── DATA FOR THIS EXERCISE

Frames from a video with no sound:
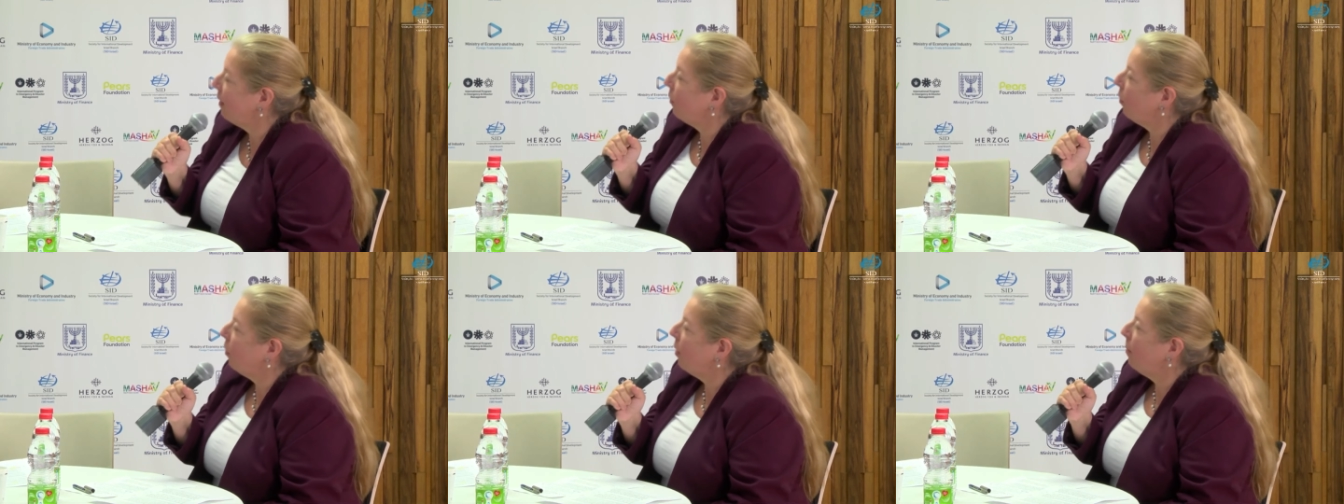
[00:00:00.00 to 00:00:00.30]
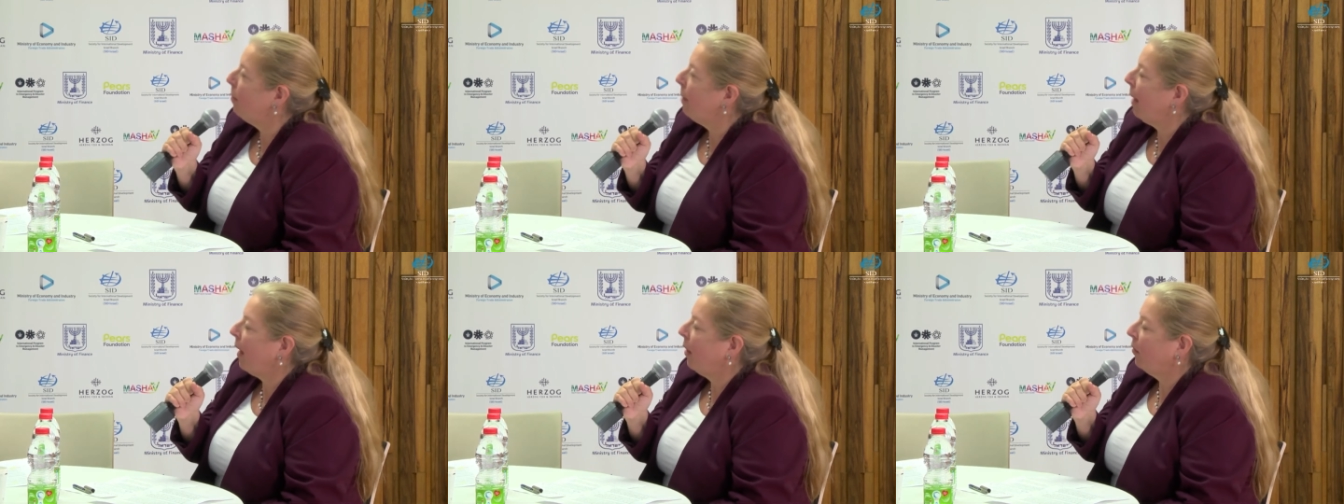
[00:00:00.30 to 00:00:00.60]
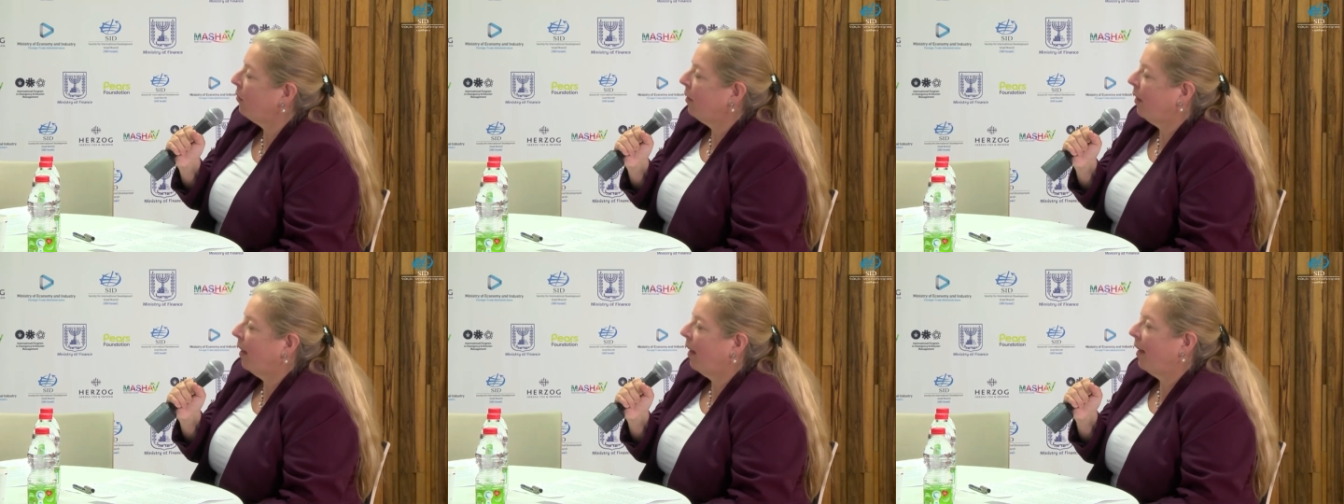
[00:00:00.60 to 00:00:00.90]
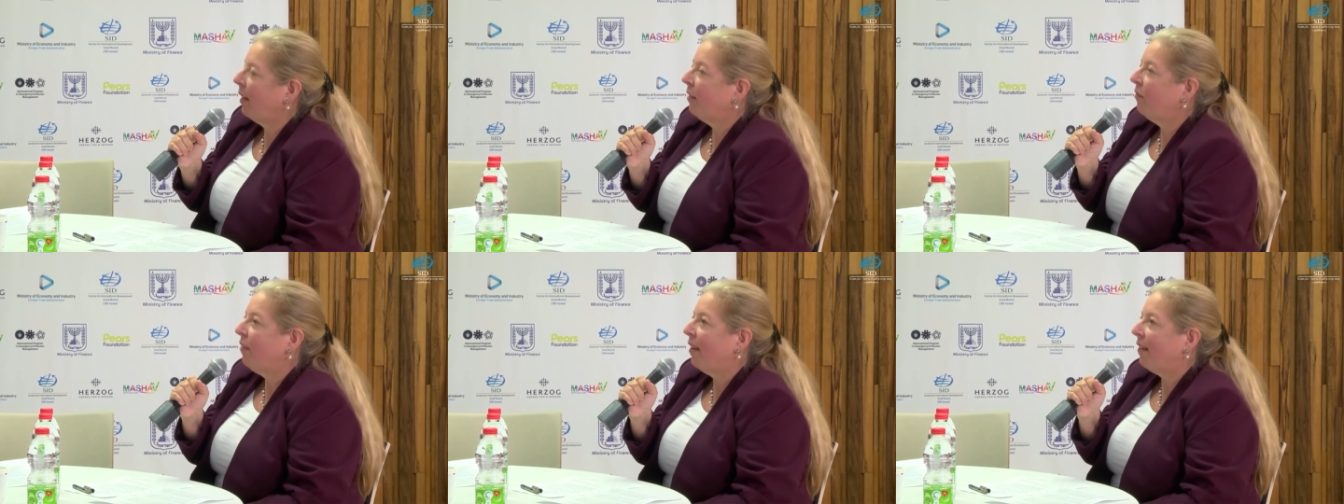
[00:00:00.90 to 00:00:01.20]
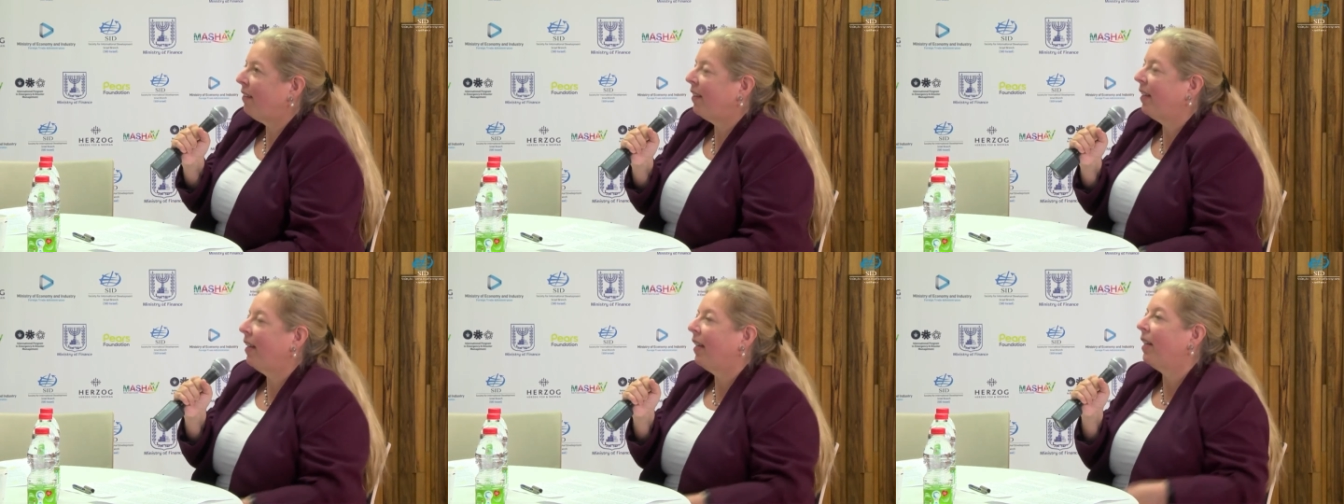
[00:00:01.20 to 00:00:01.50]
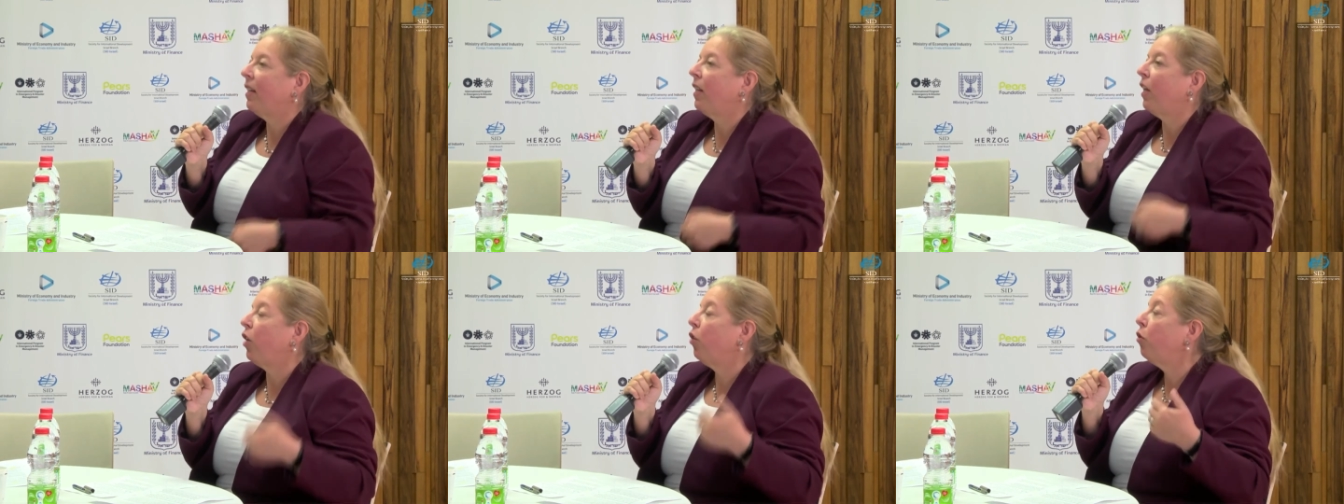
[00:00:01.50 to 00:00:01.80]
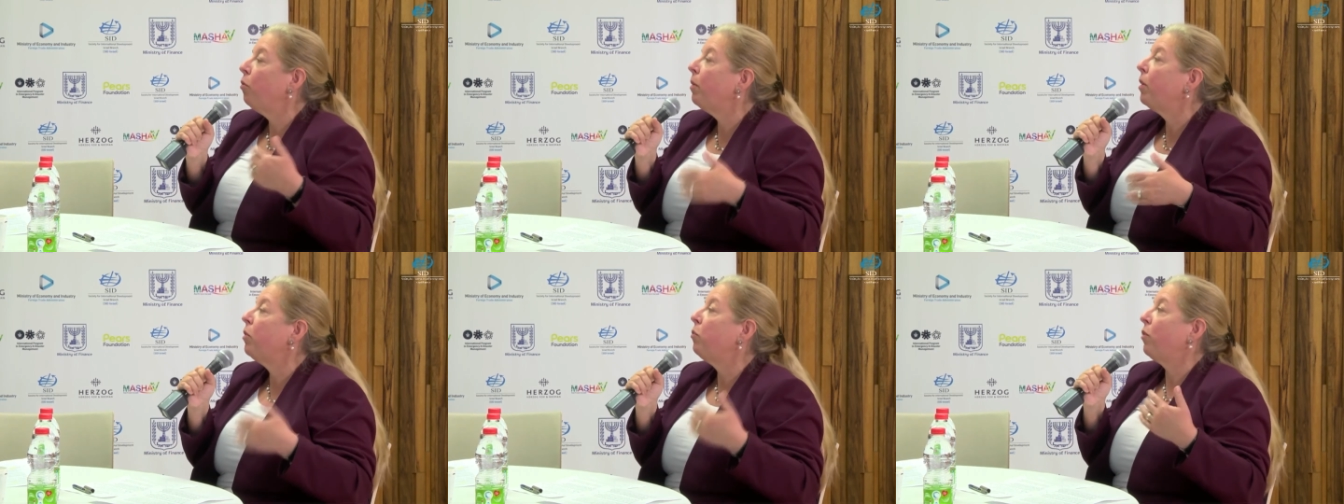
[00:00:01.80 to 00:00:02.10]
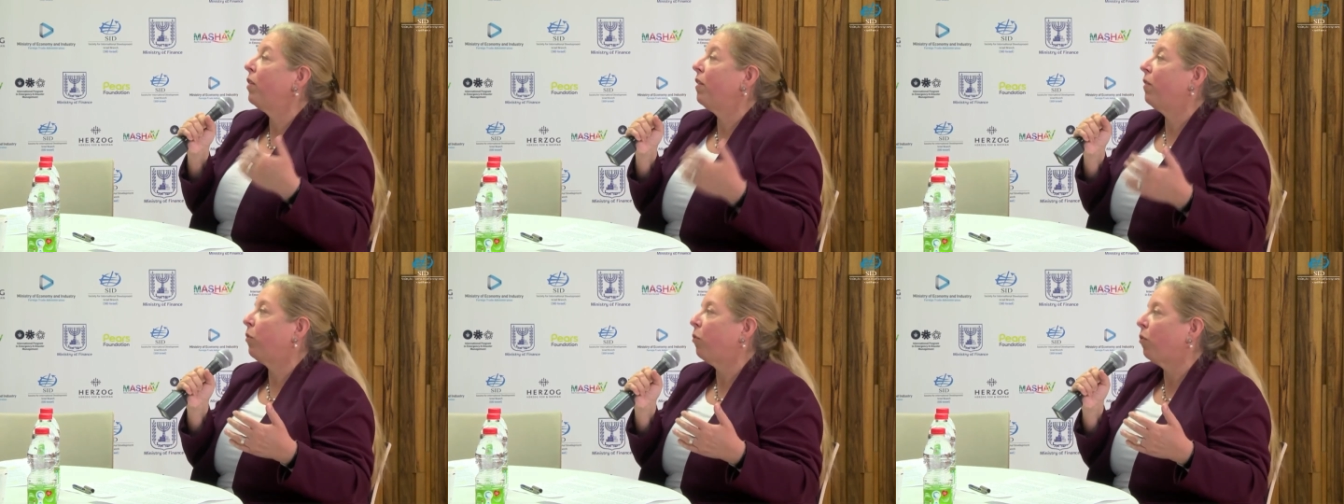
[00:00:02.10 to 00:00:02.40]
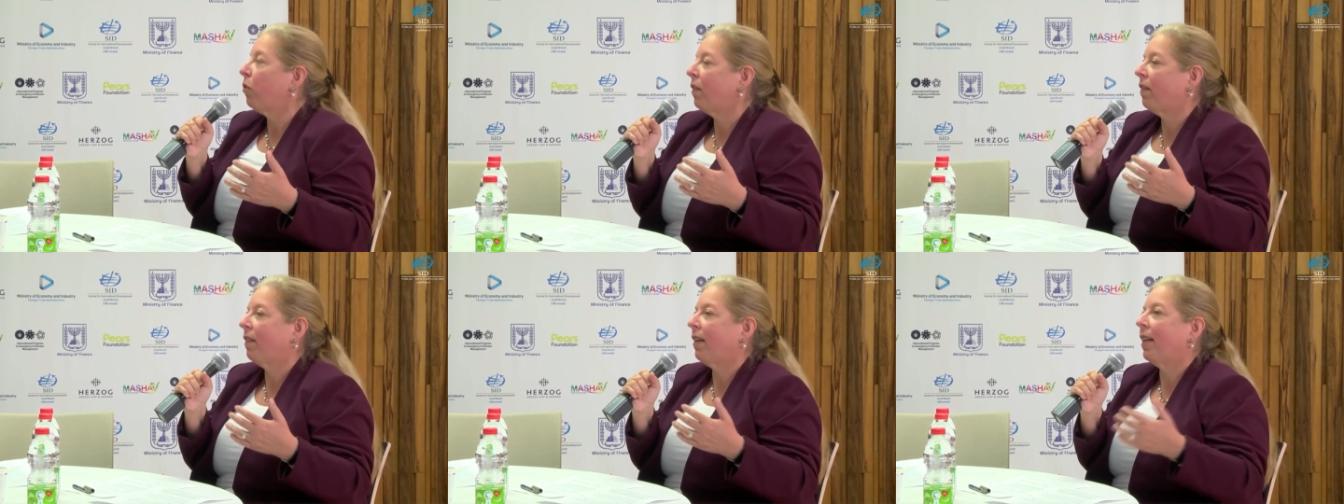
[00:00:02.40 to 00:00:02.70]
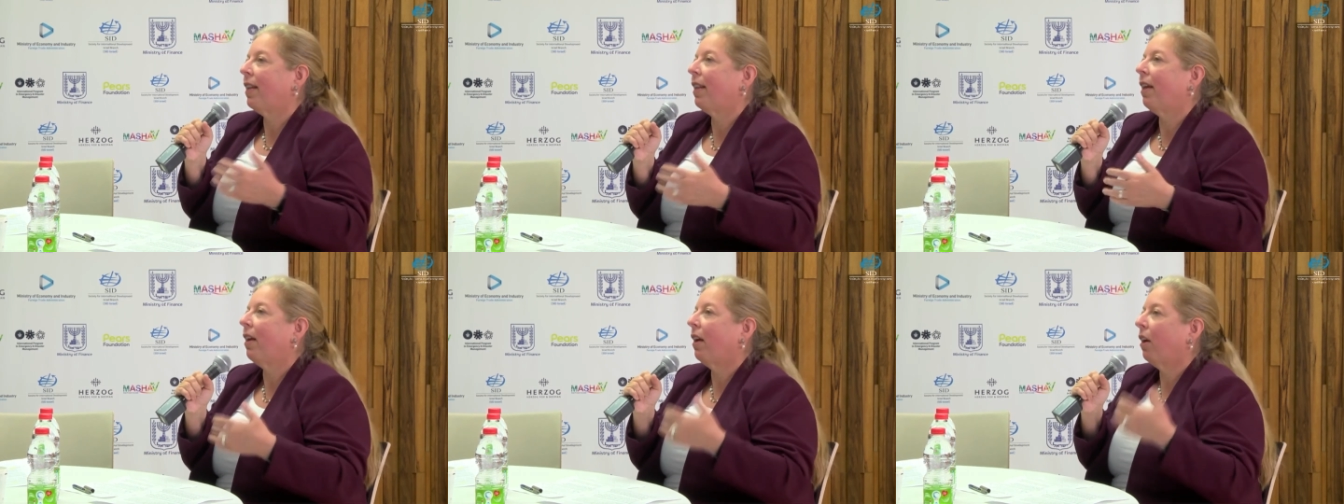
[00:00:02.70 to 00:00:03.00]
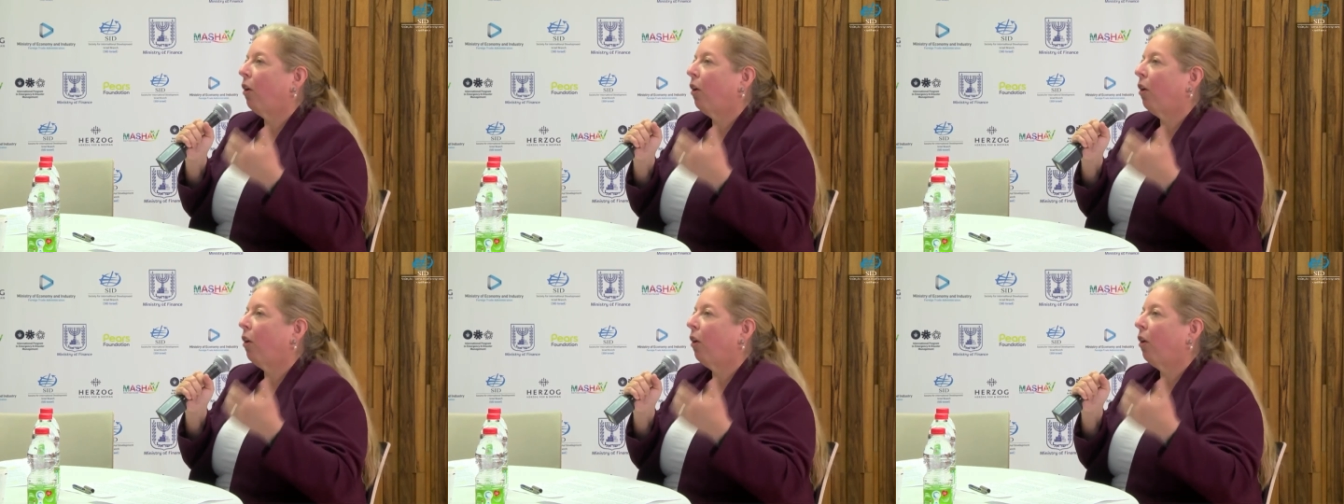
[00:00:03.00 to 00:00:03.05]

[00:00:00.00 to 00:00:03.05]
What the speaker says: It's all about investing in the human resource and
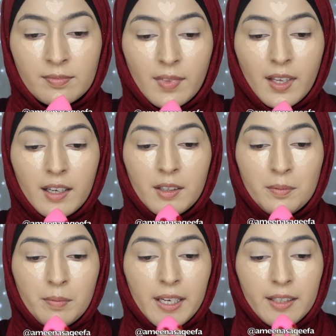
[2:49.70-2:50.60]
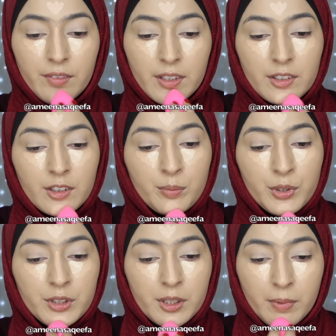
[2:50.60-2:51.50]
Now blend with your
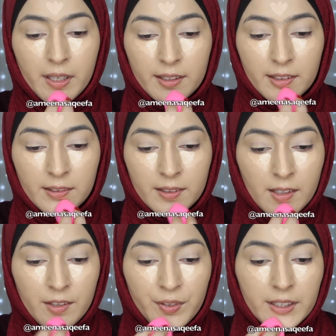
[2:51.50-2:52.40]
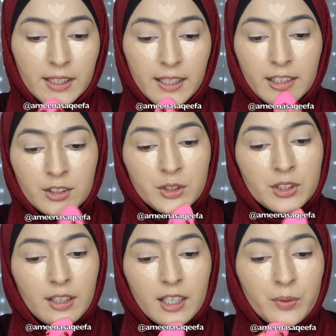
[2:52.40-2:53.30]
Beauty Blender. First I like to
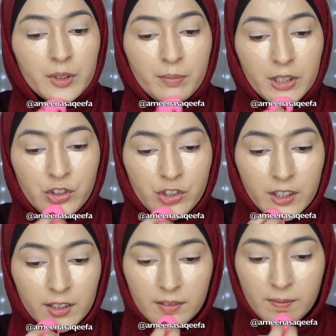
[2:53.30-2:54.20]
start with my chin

────

PROBLEM STATEMENT :: Write out, exactly and with nothing added, every line from the one that holds "[2:49.70-2:50.60]" to the end of the entries above; pictures stay out.

ANSWER BOX ::
[2:49.70-2:50.60]
[2:50.60-2:51.50]
Now blend with your
[2:51.50-2:52.40]
[2:52.40-2:53.30]
Beauty Blender. First I like to
[2:53.30-2:54.20]
start with my chin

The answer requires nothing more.